Het genoemde amendement is aangenomen. Uit het arrest van uw Raad van 17 februari 1999, nr. 33 855, valt voorts op te maken dat als een bijzondere omstandigheid moet worden gekwalificeerd de wijziging van de wijze waarop de onroerende zaak wordt geëxploiteerd, dat wil zeggen in de commerciële sfeer dan wel in de niet-commerciële sfeer. Een dergelijke verandering van de wijze van exploitatie moet volgens uw Raad ook leiden tot een herwaardering van de onroerende zaak.
De overweging van de rechtbank kan naar de mening van belanghebbende in dat licht geen stand houden.

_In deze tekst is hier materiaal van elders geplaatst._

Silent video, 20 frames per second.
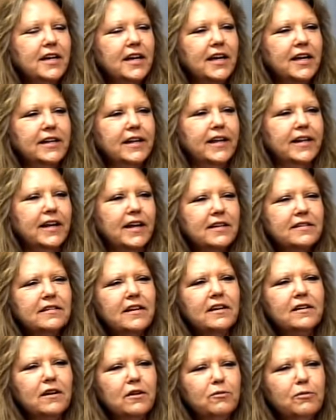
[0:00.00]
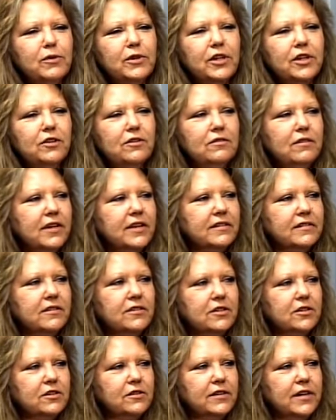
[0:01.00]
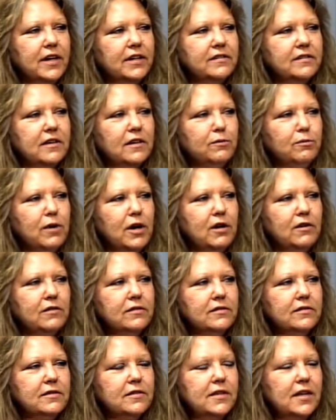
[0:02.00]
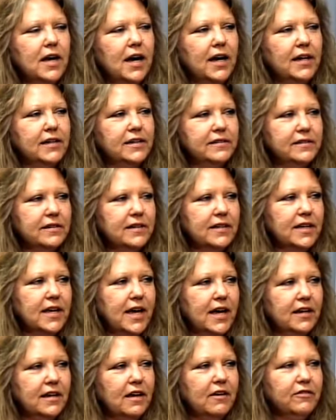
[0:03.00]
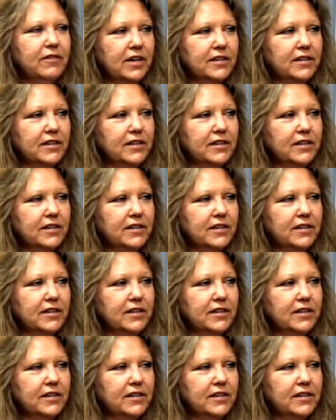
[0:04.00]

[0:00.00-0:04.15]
And then they said, oh, what do you listen to? And I said, well, I listen to K-Love.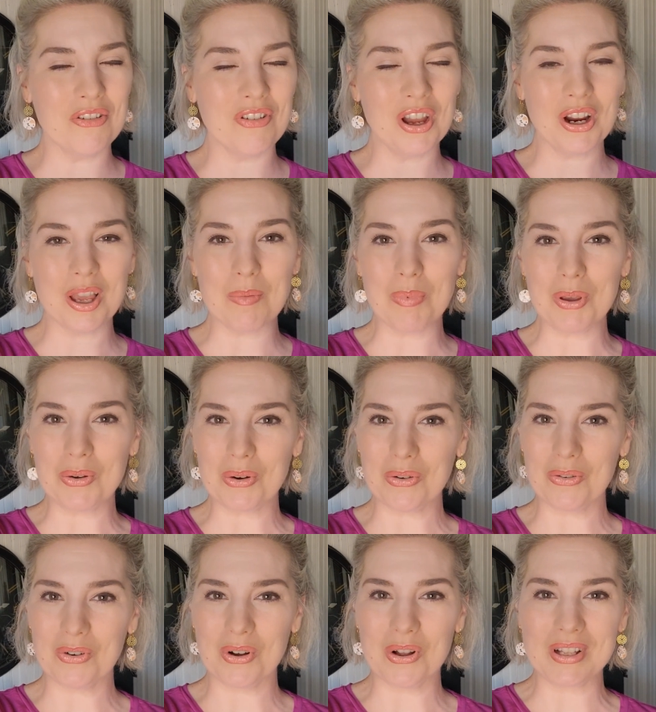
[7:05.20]
very
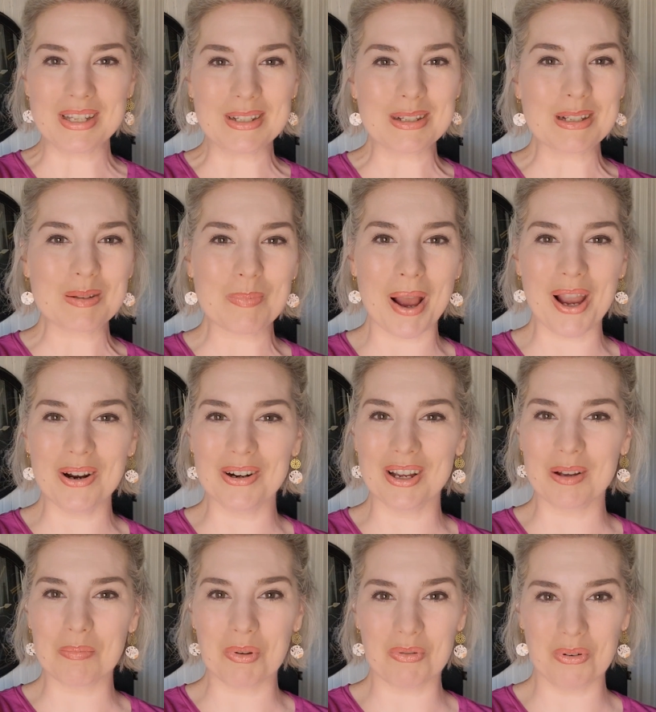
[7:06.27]
beautiful,
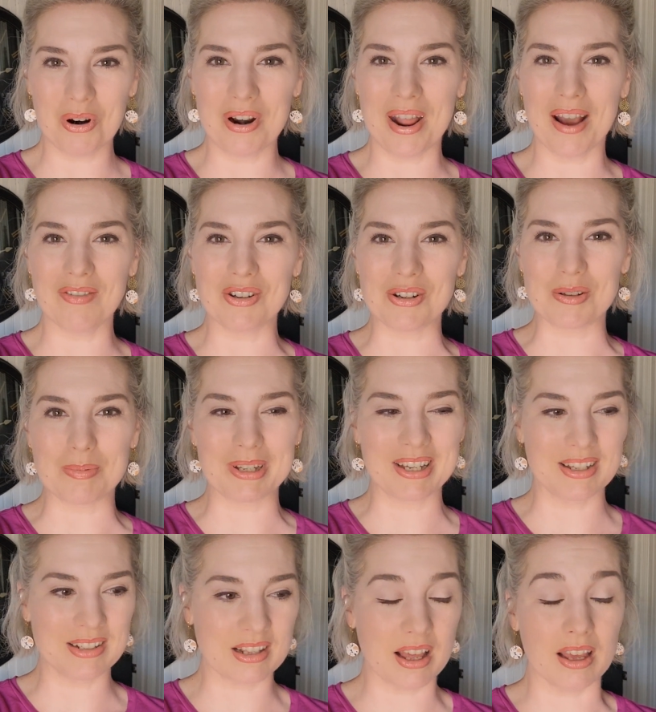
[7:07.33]
inspiring before and afters,
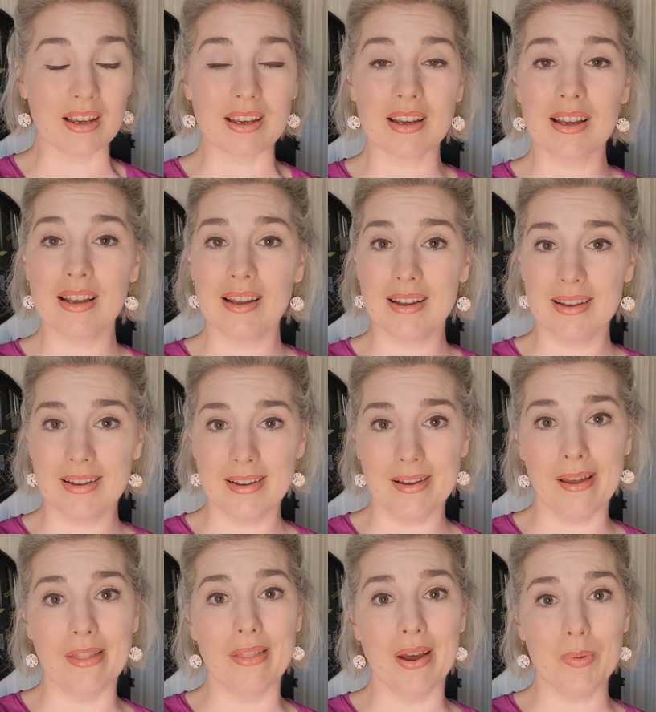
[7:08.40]
because like,
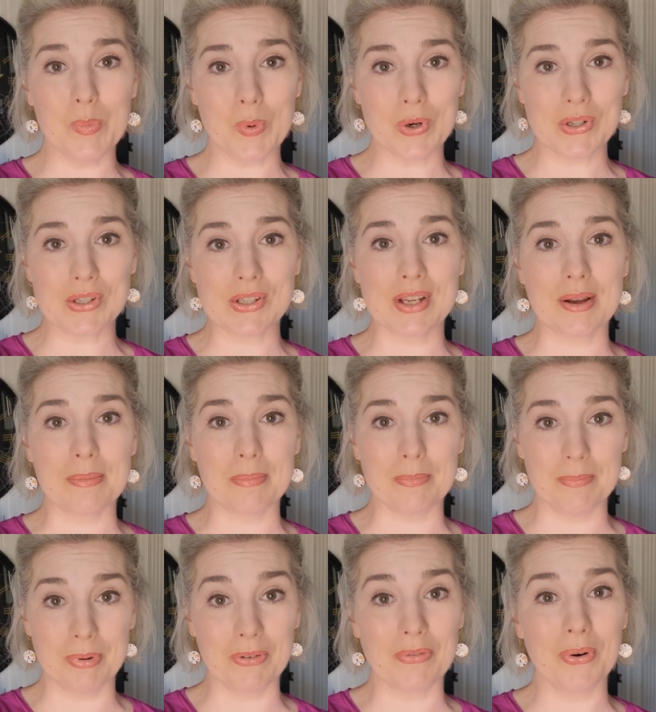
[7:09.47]
them were some
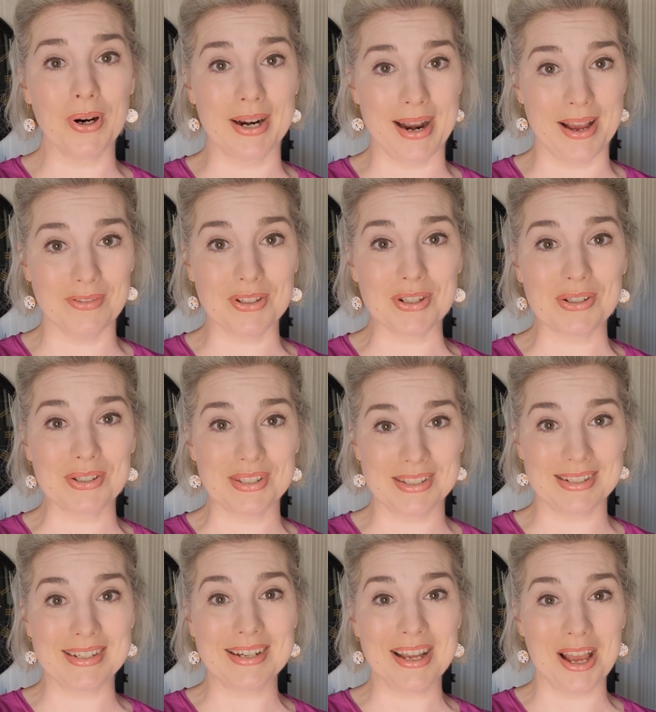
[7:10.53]
before and afters.
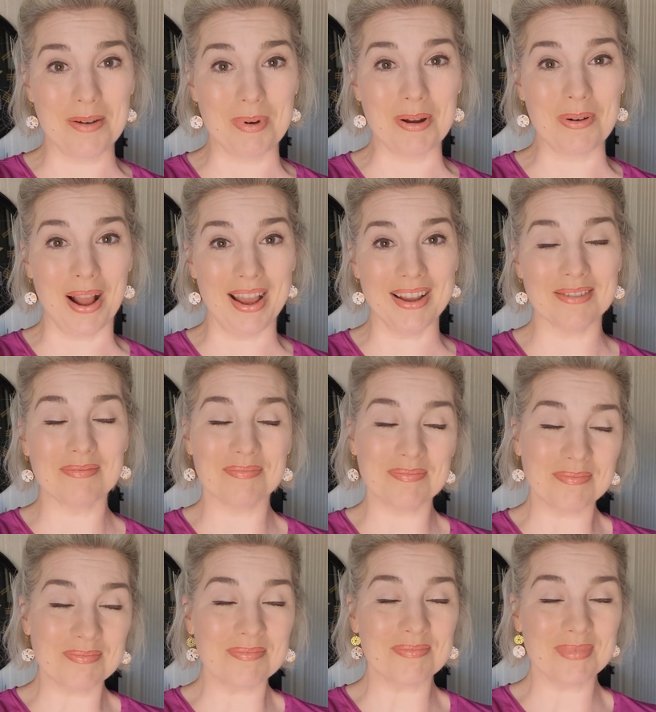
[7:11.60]
Am I right?
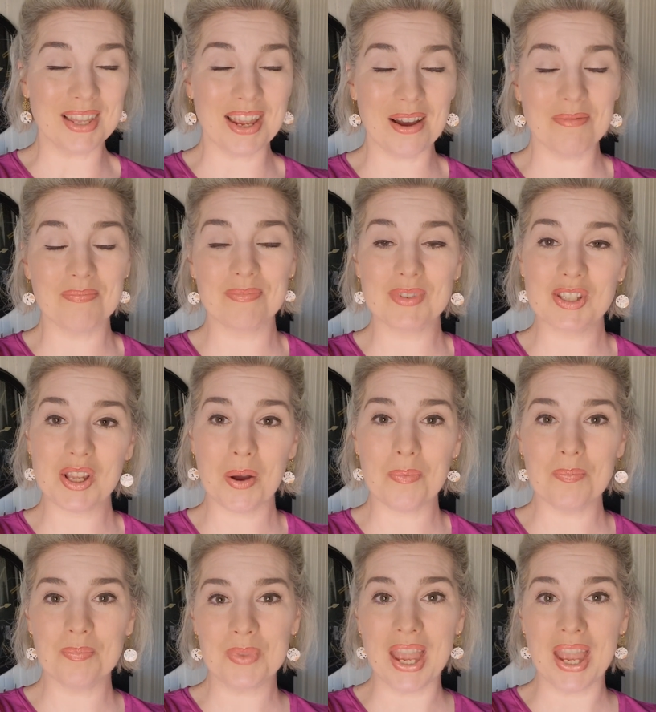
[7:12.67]
Yeah. So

Terzijde merkt belanghebbende nog op dat in de memorie van toelichting over het bepaalde in artikel 11, lid 1, sub a, van de Wet op de omzetbelasting 1968 daarnaast het volgende wordt gesteld:
‘Door de commissie wordt voorts de vraag gesteld of onder levering van een vervaardigd onroerend goed tevens valt de levering door de afnemer van de vervaardiger, indien de levering plaatsvindt binnen twee jaar nadat het goed door de afnemer in gebruik is genomen. In verband met deze vraag zouden wij erop willen wijzen dat de tweejaarsperiode na de eerste ingebruikneming van een onroerend goed niet aan de persoon van de ondernemer is gebonden. Indien derhalve een nieuw onroerend goed eenmaal voor het eerst in gebruik is genomen, wordt vanaf dát tijdstip nog twee jaar belasting geheven over alle leveringen van dat goed, welke door ondernemers worden verricht.

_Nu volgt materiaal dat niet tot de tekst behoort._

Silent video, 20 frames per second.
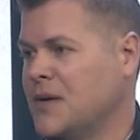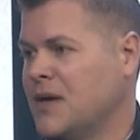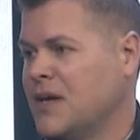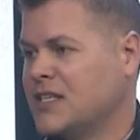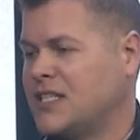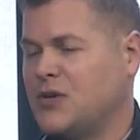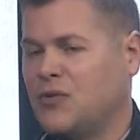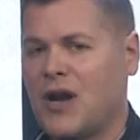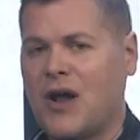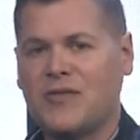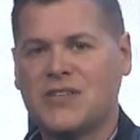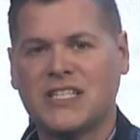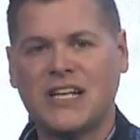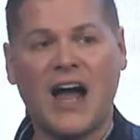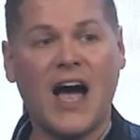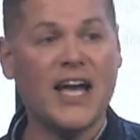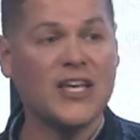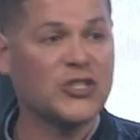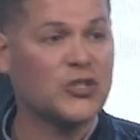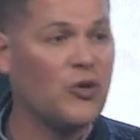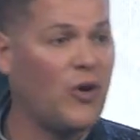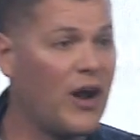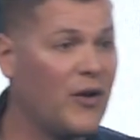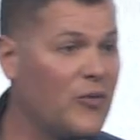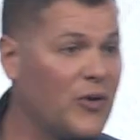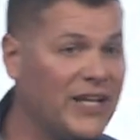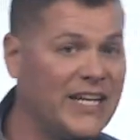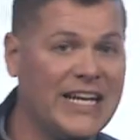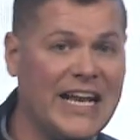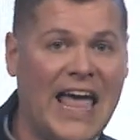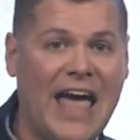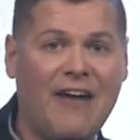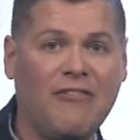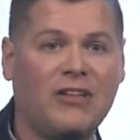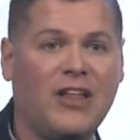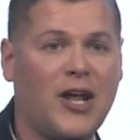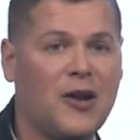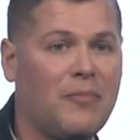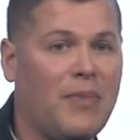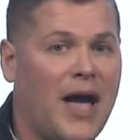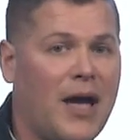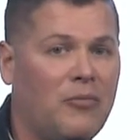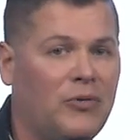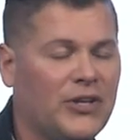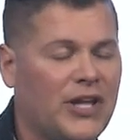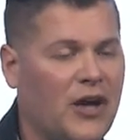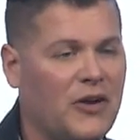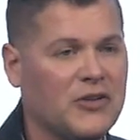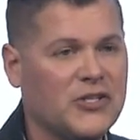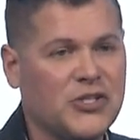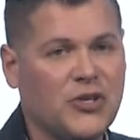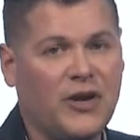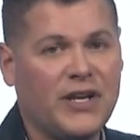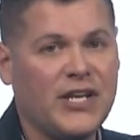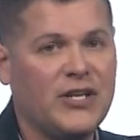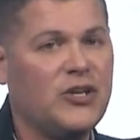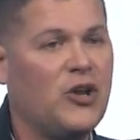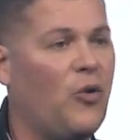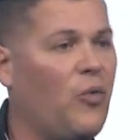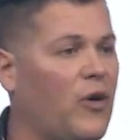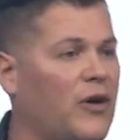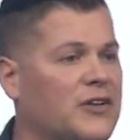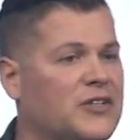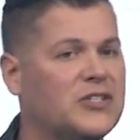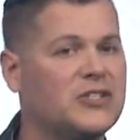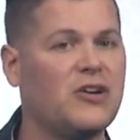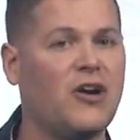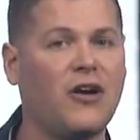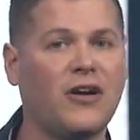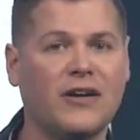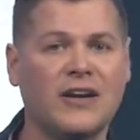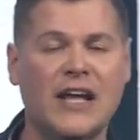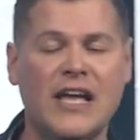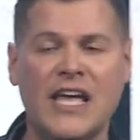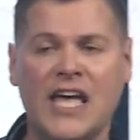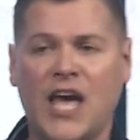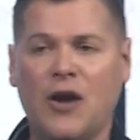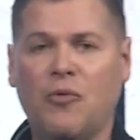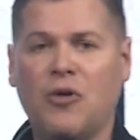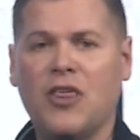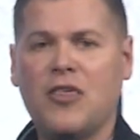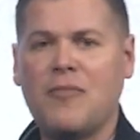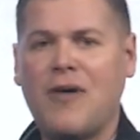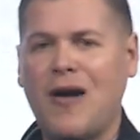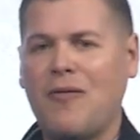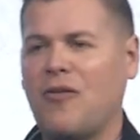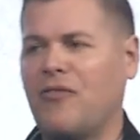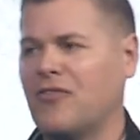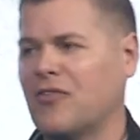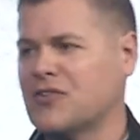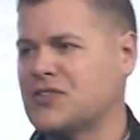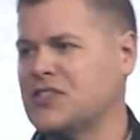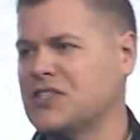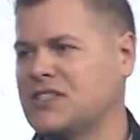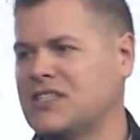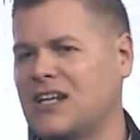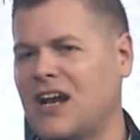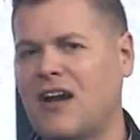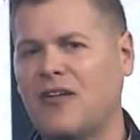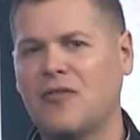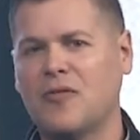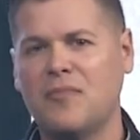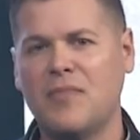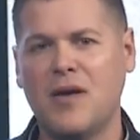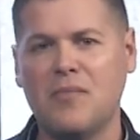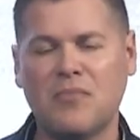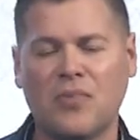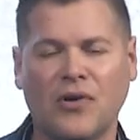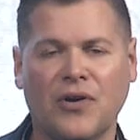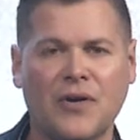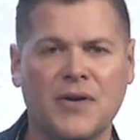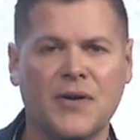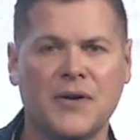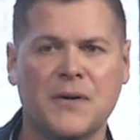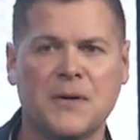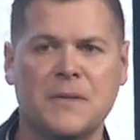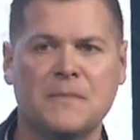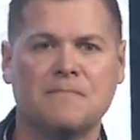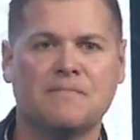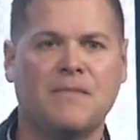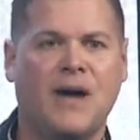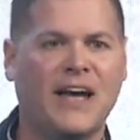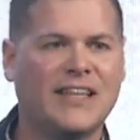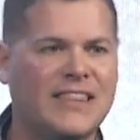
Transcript: See, when I was in high school, I really didn't have a lot of Bible knowledge, so I didn't know where to start. And one of the Bible verses that I remember, I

Over de door de commissie in haar vraag bedoelde levering is dan ook belasting verschuldigd, indien de eerste ingebruikneming van het onroerend goed plaats heeft gevonden hetzij door de afnemer van de vervaardiger, hetzij door de vervaardiger zelf en sindsdien niet meer dan twee jaar zijn verstreken.’
Kamerstukken II 1967/68, nr. 9324, nr. 3, p. 21
Deze objectieve kwalificatie van de onroerende zaak in het kader Wet op de omzetbelasting 1968 past naar de mening van belanghebbende ook bij de objectieve en zakelijke waardebepaling in het kader van de Wet WOZ.
3. Conclusie
Op grond van het vorenstaande komt belanghebbende tot de conclusie dat de uitspraak van de rechtbank niet in stand kan blijven. Belanghebbende verzoekt uw Raad de uitspraak van de rechtbank te vernietigen. Nu tussen partijen de WOZ-waarden, afgezien van het geschil inzake de invloed van de btw op deze waarden, exclusief btw niet in geschil zijn verzoekt belanghebbende uw Raad het geschil zelf af te doen en de WOZ-waarden als volgt nader vast te stellen.
WOZ-object | WOZ-waarden exclusief btw |
---|---|
[A-STRAAT] 362 (336–338 verd. 1); | € 2.714.0000,- |
[A-STRAAT] 362 (336–338 verd. 2); | € 3.442.000,- |
[A-STRAAT] 362 (336–338 verd. 3); | € 3.442.000,- |
[A-STRAAT] 362 (11e verd.); | € 1.599.000,- |
[A-STRAAT] 362 (10e verd.); | € 1.596.500,- |
[A-STRAAT] 362 (362–364 verd. 4 ged.); | € 660.000,- |
[A-STRAAT] 362 (362–364 verd. 5); | € 2.260.000,- |
[A-STRAAT] 362 (362–364 verd. 6); | € 2.260.000,- |
[A-STRAAT] 362 (362–364 verd. 7); | € 2.260.000,- |
[A-STRAAT] 362 (362–364 verd. 8); | € 1.562.000,- |
[A-STRAAT] 362 (362–364 verd. 9); | € 1.559.500,- |
[A-STRAAT] 386 (verd. 12); | € 748.500,- |
[A-STRAAT] 3688 (ver.13 ged. 4e); | € 1.564.000,- |
[A-STRAAT] 362 (4e ged.); | € 2.373.000,- |
Subsidiair verzoeken wij u de WOZ-waarde van de onderstaande WOZ objecten als volgt exclusief btw vast te stellen:
WOZ-object | WOZ-waarden exclusief btw |
---|---|
[A-STRAAT] 362 (362–364 verd. 4 ged.); | € 660.000,- |
[A-STRAAT] 386 (verd. 12); | € 1.564.500,- |
[A-STRAAT] 386 (verd. 12); | € 2.373.000,- |
Belanghebbende verzoekt uw Raad om de gemeente Amsterdam te veroordelen in kosten van het geding.